[Collected data entries]
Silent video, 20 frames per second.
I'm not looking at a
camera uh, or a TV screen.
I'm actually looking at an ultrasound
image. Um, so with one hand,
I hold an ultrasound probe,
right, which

==

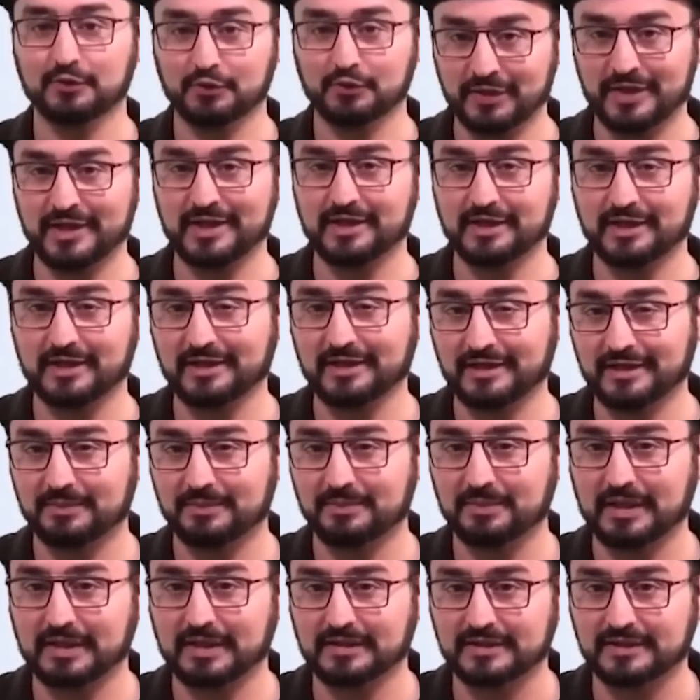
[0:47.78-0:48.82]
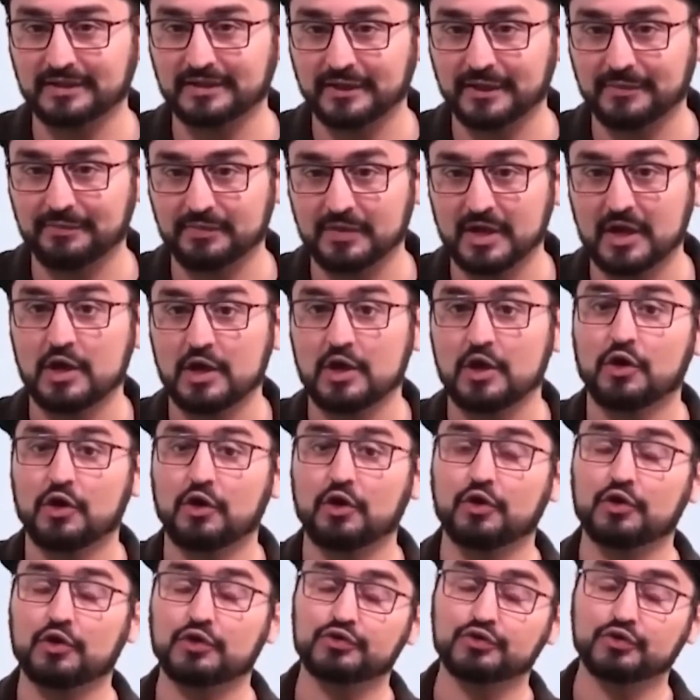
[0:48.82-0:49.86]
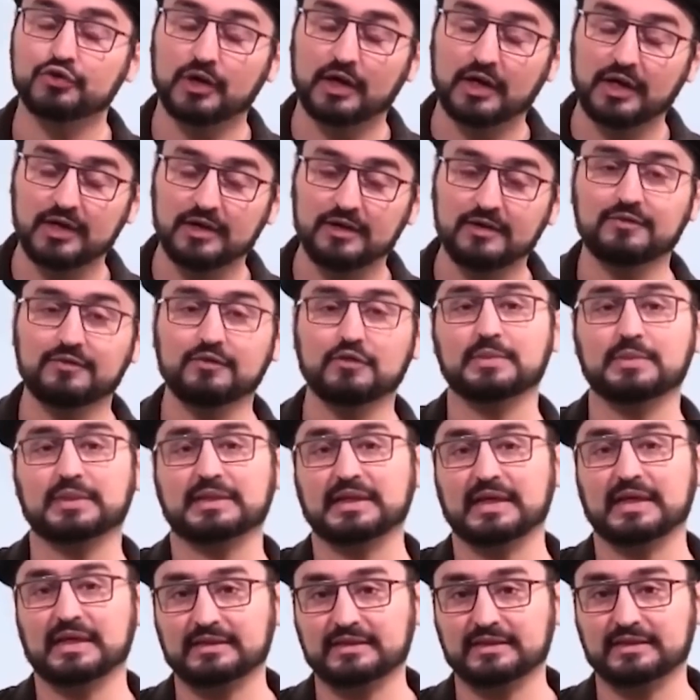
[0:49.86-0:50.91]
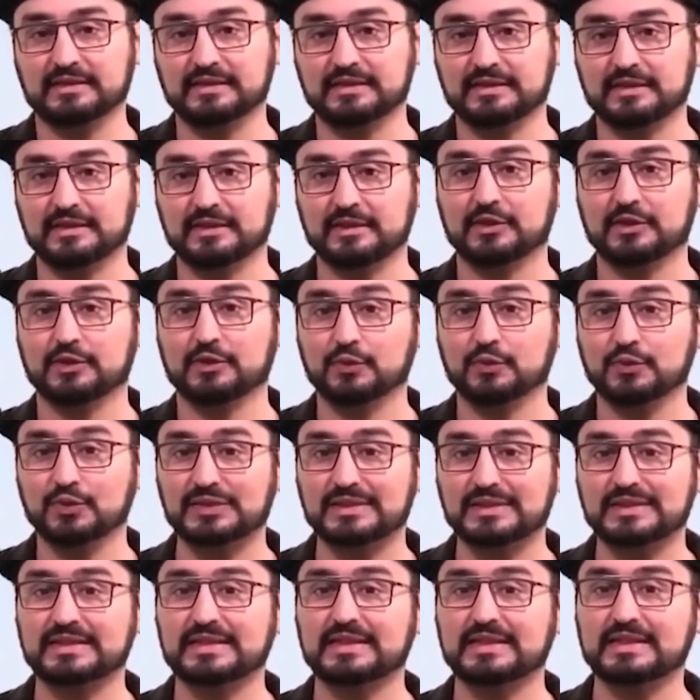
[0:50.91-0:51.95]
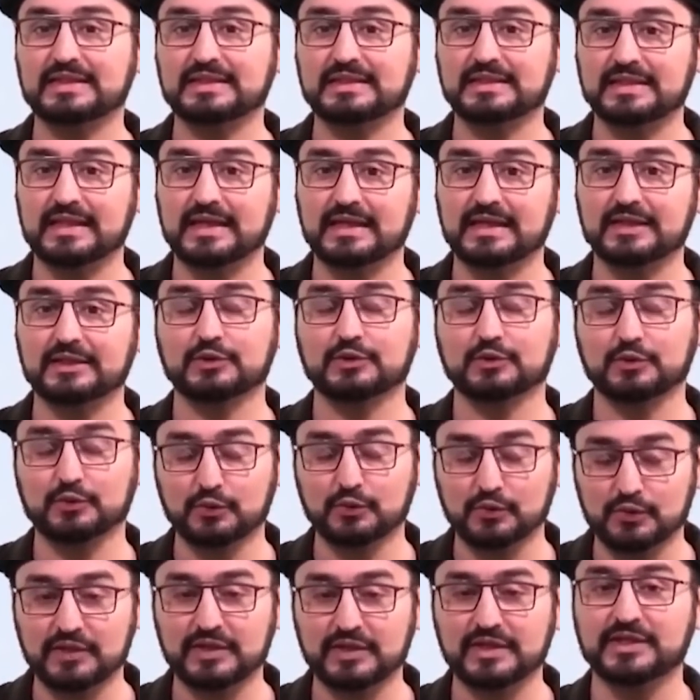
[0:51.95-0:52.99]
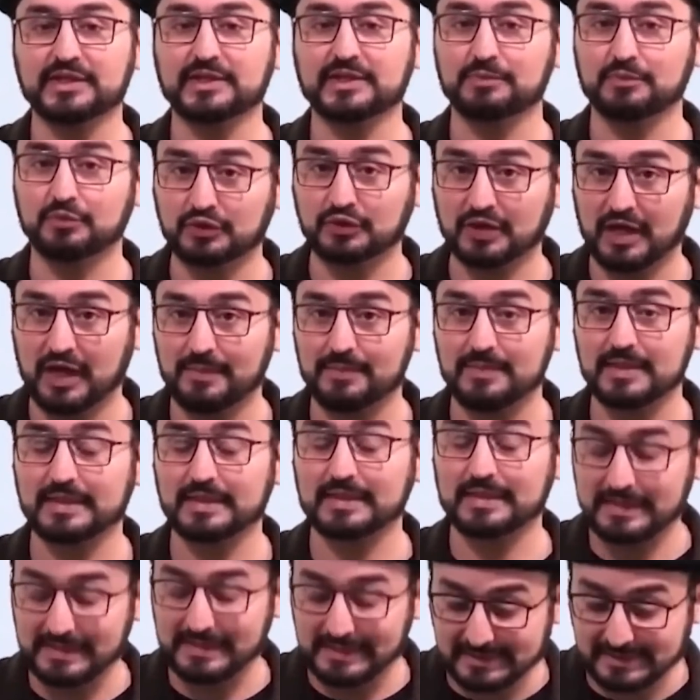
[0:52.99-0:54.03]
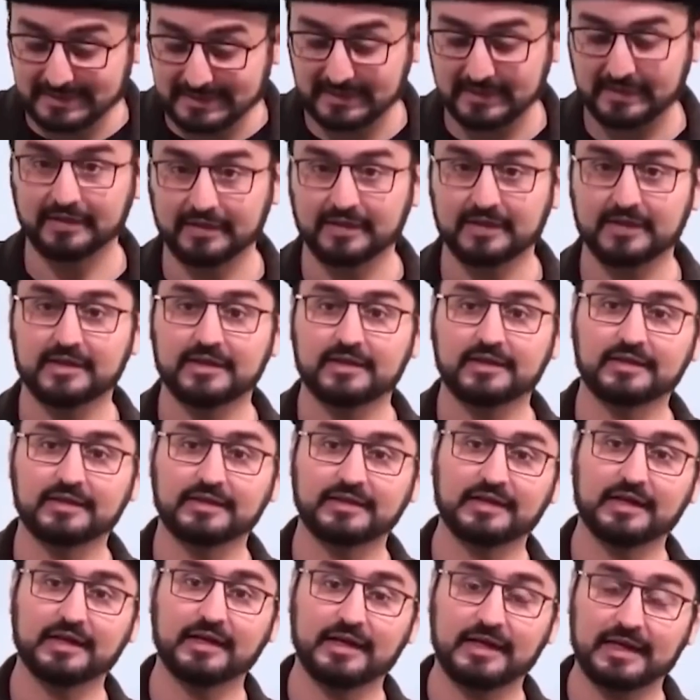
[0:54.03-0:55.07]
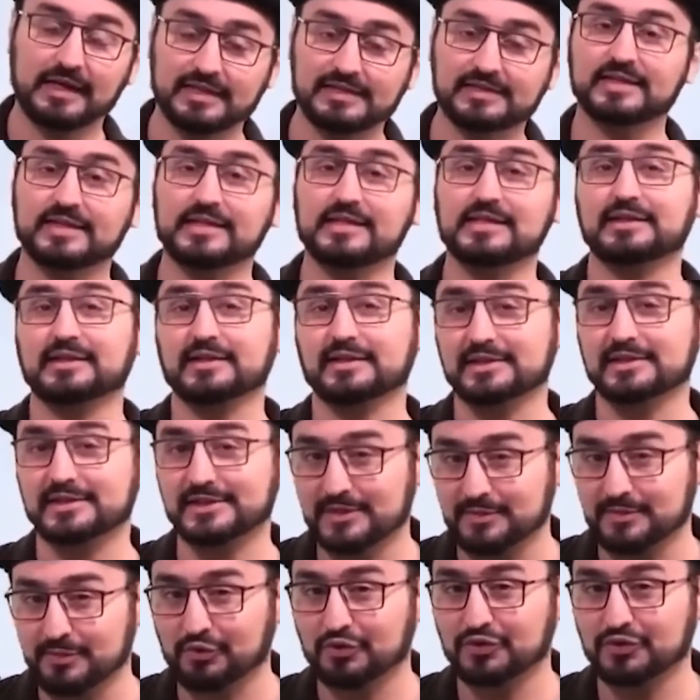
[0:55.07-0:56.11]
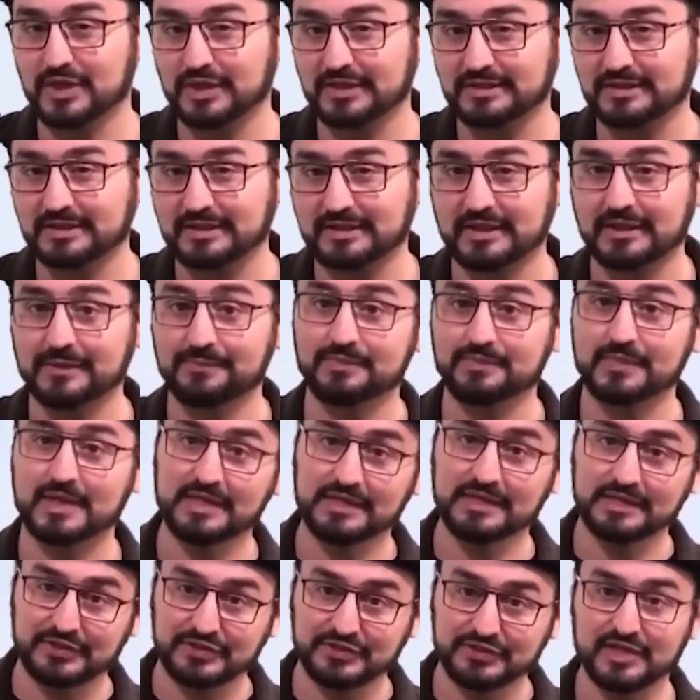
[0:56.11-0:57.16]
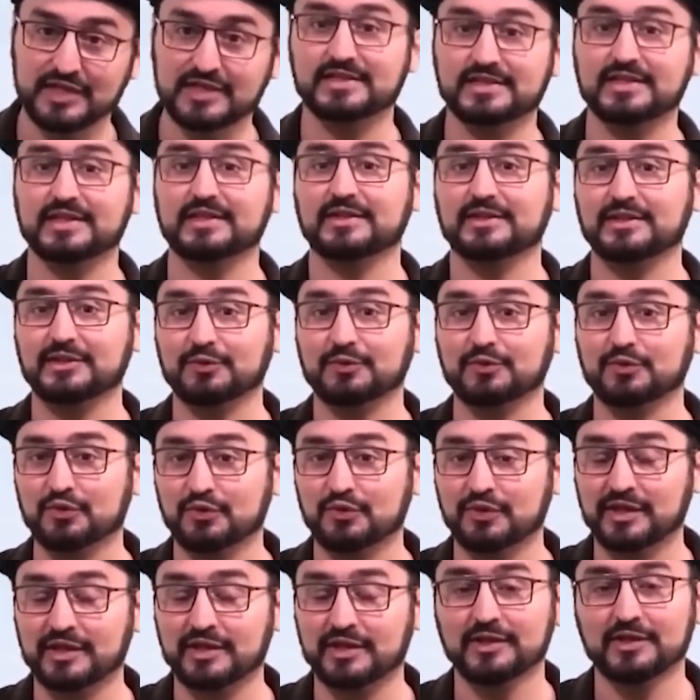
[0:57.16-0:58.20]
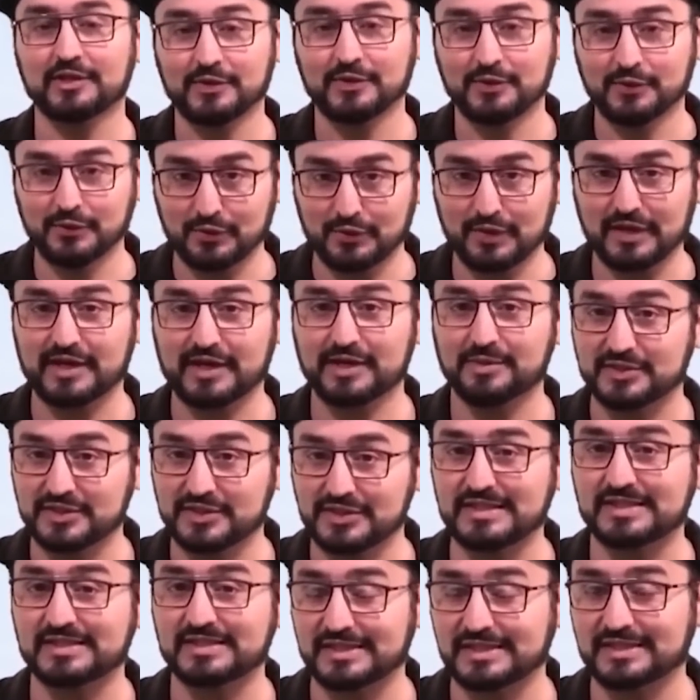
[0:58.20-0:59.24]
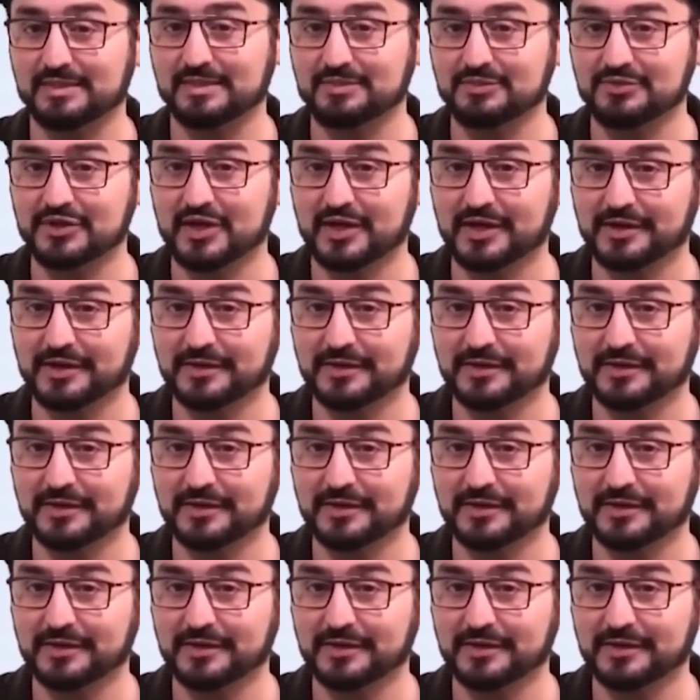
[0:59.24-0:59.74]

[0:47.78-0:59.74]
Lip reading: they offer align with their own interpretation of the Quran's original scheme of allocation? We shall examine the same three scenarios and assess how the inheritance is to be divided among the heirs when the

---

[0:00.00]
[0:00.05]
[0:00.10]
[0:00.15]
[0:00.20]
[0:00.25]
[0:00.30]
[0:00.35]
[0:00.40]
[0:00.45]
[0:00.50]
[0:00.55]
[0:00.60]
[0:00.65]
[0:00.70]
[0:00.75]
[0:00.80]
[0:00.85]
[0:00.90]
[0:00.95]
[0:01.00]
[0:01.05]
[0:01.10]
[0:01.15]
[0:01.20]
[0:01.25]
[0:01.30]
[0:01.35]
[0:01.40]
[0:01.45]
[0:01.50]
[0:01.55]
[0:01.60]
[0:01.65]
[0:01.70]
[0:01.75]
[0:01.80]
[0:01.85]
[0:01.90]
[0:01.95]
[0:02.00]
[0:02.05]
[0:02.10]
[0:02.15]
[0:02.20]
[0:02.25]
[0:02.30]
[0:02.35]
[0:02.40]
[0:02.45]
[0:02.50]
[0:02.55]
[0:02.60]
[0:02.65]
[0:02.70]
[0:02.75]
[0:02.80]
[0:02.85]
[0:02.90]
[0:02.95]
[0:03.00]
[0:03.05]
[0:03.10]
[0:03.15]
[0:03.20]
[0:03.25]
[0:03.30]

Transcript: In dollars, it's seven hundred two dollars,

_Work to be completed_:
Pictures aside, return exactly the lines from the data above, starting at the line that has "[0:54.03-0:55.07]" and ending at the line that has "[0:47.78-0:59.74]", both included.

_Answer space_:
[0:54.03-0:55.07]
[0:55.07-0:56.11]
[0:56.11-0:57.16]
[0:57.16-0:58.20]
[0:58.20-0:59.24]
[0:59.24-0:59.74]

[0:47.78-0:59.74]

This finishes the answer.